LISTED RECORDS:

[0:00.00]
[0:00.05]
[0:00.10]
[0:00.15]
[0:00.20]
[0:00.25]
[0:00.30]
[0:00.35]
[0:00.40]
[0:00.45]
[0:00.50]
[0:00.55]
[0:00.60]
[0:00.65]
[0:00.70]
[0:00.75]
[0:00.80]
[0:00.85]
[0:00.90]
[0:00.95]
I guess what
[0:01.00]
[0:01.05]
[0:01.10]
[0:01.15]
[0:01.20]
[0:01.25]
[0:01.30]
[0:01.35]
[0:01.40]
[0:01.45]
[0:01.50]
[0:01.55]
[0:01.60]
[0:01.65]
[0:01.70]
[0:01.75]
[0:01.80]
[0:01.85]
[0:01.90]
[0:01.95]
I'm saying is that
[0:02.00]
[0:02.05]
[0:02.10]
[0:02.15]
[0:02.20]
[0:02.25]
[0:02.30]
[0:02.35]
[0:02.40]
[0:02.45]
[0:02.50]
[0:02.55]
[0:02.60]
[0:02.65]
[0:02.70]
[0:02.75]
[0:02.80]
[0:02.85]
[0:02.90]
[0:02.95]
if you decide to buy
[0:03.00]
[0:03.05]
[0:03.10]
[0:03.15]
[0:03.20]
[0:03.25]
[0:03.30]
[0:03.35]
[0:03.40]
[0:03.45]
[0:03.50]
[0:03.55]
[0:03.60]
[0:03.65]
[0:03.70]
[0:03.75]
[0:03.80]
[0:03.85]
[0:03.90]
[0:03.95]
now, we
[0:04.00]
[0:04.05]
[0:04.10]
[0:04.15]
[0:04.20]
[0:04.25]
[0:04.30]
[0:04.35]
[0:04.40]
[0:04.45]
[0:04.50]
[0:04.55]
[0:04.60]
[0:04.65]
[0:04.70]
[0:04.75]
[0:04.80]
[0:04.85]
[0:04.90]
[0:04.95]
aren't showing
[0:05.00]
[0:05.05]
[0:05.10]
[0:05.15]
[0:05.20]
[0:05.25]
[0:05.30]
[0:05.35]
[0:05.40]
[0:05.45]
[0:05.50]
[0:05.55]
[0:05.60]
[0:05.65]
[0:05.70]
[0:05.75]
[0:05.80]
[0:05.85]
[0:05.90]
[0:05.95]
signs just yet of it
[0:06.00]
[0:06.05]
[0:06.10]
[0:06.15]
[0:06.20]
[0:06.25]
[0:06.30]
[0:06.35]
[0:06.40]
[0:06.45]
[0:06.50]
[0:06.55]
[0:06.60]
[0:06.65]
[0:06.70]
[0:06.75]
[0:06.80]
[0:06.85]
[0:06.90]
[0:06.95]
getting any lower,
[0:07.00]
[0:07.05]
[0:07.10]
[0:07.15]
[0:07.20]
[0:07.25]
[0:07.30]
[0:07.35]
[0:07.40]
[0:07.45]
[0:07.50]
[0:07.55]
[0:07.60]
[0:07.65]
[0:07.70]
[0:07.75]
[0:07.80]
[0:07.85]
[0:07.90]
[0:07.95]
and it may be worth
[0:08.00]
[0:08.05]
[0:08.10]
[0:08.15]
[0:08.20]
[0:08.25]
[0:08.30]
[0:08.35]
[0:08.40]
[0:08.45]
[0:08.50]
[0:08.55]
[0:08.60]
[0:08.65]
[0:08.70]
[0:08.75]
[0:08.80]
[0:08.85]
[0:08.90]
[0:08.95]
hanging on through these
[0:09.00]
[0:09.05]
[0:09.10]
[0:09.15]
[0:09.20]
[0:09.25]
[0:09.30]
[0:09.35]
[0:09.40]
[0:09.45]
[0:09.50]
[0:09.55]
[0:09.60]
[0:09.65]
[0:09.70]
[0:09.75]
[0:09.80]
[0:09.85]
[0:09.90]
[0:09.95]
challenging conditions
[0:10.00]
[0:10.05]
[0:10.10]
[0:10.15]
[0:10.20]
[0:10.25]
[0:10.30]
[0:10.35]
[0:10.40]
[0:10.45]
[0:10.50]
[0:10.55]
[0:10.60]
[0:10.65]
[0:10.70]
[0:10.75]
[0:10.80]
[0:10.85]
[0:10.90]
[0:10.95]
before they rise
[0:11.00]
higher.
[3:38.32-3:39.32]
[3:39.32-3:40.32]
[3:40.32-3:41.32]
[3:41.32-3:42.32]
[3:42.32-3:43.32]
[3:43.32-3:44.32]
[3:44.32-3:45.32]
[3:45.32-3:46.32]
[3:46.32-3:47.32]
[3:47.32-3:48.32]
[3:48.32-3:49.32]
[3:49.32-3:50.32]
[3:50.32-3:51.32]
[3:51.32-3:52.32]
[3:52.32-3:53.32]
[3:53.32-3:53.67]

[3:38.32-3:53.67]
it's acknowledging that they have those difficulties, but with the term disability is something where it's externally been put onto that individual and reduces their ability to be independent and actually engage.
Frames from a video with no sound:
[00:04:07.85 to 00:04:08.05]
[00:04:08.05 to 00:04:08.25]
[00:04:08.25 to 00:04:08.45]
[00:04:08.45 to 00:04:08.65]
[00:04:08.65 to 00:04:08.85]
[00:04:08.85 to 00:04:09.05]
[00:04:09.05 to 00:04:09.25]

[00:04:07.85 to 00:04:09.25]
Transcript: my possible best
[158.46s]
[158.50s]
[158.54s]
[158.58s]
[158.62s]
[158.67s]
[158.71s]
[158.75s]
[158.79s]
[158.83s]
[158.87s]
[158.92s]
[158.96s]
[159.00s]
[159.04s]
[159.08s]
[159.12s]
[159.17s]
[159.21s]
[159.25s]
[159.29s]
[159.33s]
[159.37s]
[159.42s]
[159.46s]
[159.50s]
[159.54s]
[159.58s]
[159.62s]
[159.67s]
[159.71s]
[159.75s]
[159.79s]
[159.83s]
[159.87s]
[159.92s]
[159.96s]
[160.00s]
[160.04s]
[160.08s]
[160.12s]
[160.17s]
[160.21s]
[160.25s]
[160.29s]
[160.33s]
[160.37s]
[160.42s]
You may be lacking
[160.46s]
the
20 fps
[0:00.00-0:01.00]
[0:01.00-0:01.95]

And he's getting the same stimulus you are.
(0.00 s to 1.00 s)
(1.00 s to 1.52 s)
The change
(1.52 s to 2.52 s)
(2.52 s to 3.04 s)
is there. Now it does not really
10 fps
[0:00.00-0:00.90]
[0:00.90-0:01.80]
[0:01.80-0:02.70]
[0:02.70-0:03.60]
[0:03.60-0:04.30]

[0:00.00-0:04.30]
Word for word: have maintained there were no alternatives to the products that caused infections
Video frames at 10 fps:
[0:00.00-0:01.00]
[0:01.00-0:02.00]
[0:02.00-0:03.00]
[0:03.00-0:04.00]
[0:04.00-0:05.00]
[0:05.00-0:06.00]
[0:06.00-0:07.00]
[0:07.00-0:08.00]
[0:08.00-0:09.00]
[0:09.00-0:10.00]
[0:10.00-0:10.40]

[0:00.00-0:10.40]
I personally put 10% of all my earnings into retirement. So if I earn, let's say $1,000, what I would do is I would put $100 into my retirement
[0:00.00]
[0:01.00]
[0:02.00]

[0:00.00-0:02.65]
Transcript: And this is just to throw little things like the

PROBLEM TO WORK ON:
The entries must all be transcribed exactly.

ANSWER BOX:
[0:00.00]
[0:00.05]
[0:00.10]
[0:00.15]
[0:00.20]
[0:00.25]
[0:00.30]
[0:00.35]
[0:00.40]
[0:00.45]
[0:00.50]
[0:00.55]
[0:00.60]
[0:00.65]
[0:00.70]
[0:00.75]
[0:00.80]
[0:00.85]
[0:00.90]
[0:00.95]
I guess what
[0:01.00]
[0:01.05]
[0:01.10]
[0:01.15]
[0:01.20]
[0:01.25]
[0:01.30]
[0:01.35]
[0:01.40]
[0:01.45]
[0:01.50]
[0:01.55]
[0:01.60]
[0:01.65]
[0:01.70]
[0:01.75]
[0:01.80]
[0:01.85]
[0:01.90]
[0:01.95]
I'm saying is that
[0:02.00]
[0:02.05]
[0:02.10]
[0:02.15]
[0:02.20]
[0:02.25]
[0:02.30]
[0:02.35]
[0:02.40]
[0:02.45]
[0:02.50]
[0:02.55]
[0:02.60]
[0:02.65]
[0:02.70]
[0:02.75]
[0:02.80]
[0:02.85]
[0:02.90]
[0:02.95]
if you decide to buy
[0:03.00]
[0:03.05]
[0:03.10]
[0:03.15]
[0:03.20]
[0:03.25]
[0:03.30]
[0:03.35]
[0:03.40]
[0:03.45]
[0:03.50]
[0:03.55]
[0:03.60]
[0:03.65]
[0:03.70]
[0:03.75]
[0:03.80]
[0:03.85]
[0:03.90]
[0:03.95]
now, we
[0:04.00]
[0:04.05]
[0:04.10]
[0:04.15]
[0:04.20]
[0:04.25]
[0:04.30]
[0:04.35]
[0:04.40]
[0:04.45]
[0:04.50]
[0:04.55]
[0:04.60]
[0:04.65]
[0:04.70]
[0:04.75]
[0:04.80]
[0:04.85]
[0:04.90]
[0:04.95]
aren't showing
[0:05.00]
[0:05.05]
[0:05.10]
[0:05.15]
[0:05.20]
[0:05.25]
[0:05.30]
[0:05.35]
[0:05.40]
[0:05.45]
[0:05.50]
[0:05.55]
[0:05.60]
[0:05.65]
[0:05.70]
[0:05.75]
[0:05.80]
[0:05.85]
[0:05.90]
[0:05.95]
signs just yet of it
[0:06.00]
[0:06.05]
[0:06.10]
[0:06.15]
[0:06.20]
[0:06.25]
[0:06.30]
[0:06.35]
[0:06.40]
[0:06.45]
[0:06.50]
[0:06.55]
[0:06.60]
[0:06.65]
[0:06.70]
[0:06.75]
[0:06.80]
[0:06.85]
[0:06.90]
[0:06.95]
getting any lower,
[0:07.00]
[0:07.05]
[0:07.10]
[0:07.15]
[0:07.20]
[0:07.25]
[0:07.30]
[0:07.35]
[0:07.40]
[0:07.45]
[0:07.50]
[0:07.55]
[0:07.60]
[0:07.65]
[0:07.70]
[0:07.75]
[0:07.80]
[0:07.85]
[0:07.90]
[0:07.95]
and it may be worth
[0:08.00]
[0:08.05]
[0:08.10]
[0:08.15]
[0:08.20]
[0:08.25]
[0:08.30]
[0:08.35]
[0:08.40]
[0:08.45]
[0:08.50]
[0:08.55]
[0:08.60]
[0:08.65]
[0:08.70]
[0:08.75]
[0:08.80]
[0:08.85]
[0:08.90]
[0:08.95]
hanging on through these
[0:09.00]
[0:09.05]
[0:09.10]
[0:09.15]
[0:09.20]
[0:09.25]
[0:09.30]
[0:09.35]
[0:09.40]
[0:09.45]
[0:09.50]
[0:09.55]
[0:09.60]
[0:09.65]
[0:09.70]
[0:09.75]
[0:09.80]
[0:09.85]
[0:09.90]
[0:09.95]
challenging conditions
[0:10.00]
[0:10.05]
[0:10.10]
[0:10.15]
[0:10.20]
[0:10.25]
[0:10.30]
[0:10.35]
[0:10.40]
[0:10.45]
[0:10.50]
[0:10.55]
[0:10.60]
[0:10.65]
[0:10.70]
[0:10.75]
[0:10.80]
[0:10.85]
[0:10.90]
[0:10.95]
before they rise
[0:11.00]
higher.
[3:38.32-3:39.32]
[3:39.32-3:40.32]
[3:40.32-3:41.32]
[3:41.32-3:42.32]
[3:42.32-3:43.32]
[3:43.32-3:44.32]
[3:44.32-3:45.32]
[3:45.32-3:46.32]
[3:46.32-3:47.32]
[3:47.32-3:48.32]
[3:48.32-3:49.32]
[3:49.32-3:50.32]
[3:50.32-3:51.32]
[3:51.32-3:52.32]
[3:52.32-3:53.32]
[3:53.32-3:53.67]

[3:38.32-3:53.67]
it's acknowledging that they have those difficulties, but with the term disability is something where it's externally been put onto that individual and reduces their ability to be independent and actually engage.
Frames from a video with no sound:
[00:04:07.85 to 00:04:08.05]
[00:04:08.05 to 00:04:08.25]
[00:04:08.25 to 00:04:08.45]
[00:04:08.45 to 00:04:08.65]
[00:04:08.65 to 00:04:08.85]
[00:04:08.85 to 00:04:09.05]
[00:04:09.05 to 00:04:09.25]

[00:04:07.85 to 00:04:09.25]
Transcript: my possible best
[158.46s]
[158.50s]
[158.54s]
[158.58s]
[158.62s]
[158.67s]
[158.71s]
[158.75s]
[158.79s]
[158.83s]
[158.87s]
[158.92s]
[158.96s]
[159.00s]
[159.04s]
[159.08s]
[159.12s]
[159.17s]
[159.21s]
[159.25s]
[159.29s]
[159.33s]
[159.37s]
[159.42s]
[159.46s]
[159.50s]
[159.54s]
[159.58s]
[159.62s]
[159.67s]
[159.71s]
[159.75s]
[159.79s]
[159.83s]
[159.87s]
[159.92s]
[159.96s]
[160.00s]
[160.04s]
[160.08s]
[160.12s]
[160.17s]
[160.21s]
[160.25s]
[160.29s]
[160.33s]
[160.37s]
[160.42s]
You may be lacking
[160.46s]
the
20 fps
[0:00.00-0:01.00]
[0:01.00-0:01.95]

And he's getting the same stimulus you are.
(0.00 s to 1.00 s)
(1.00 s to 1.52 s)
The change
(1.52 s to 2.52 s)
(2.52 s to 3.04 s)
is there. Now it does not really
10 fps
[0:00.00-0:00.90]
[0:00.90-0:01.80]
[0:01.80-0:02.70]
[0:02.70-0:03.60]
[0:03.60-0:04.30]

[0:00.00-0:04.30]
Word for word: have maintained there were no alternatives to the products that caused infections
Video frames at 10 fps:
[0:00.00-0:01.00]
[0:01.00-0:02.00]
[0:02.00-0:03.00]
[0:03.00-0:04.00]
[0:04.00-0:05.00]
[0:05.00-0:06.00]
[0:06.00-0:07.00]
[0:07.00-0:08.00]
[0:08.00-0:09.00]
[0:09.00-0:10.00]
[0:10.00-0:10.40]

[0:00.00-0:10.40]
I personally put 10% of all my earnings into retirement. So if I earn, let's say $1,000, what I would do is I would put $100 into my retirement
[0:00.00]
[0:01.00]
[0:02.00]

[0:00.00-0:02.65]
Transcript: And this is just to throw little things like the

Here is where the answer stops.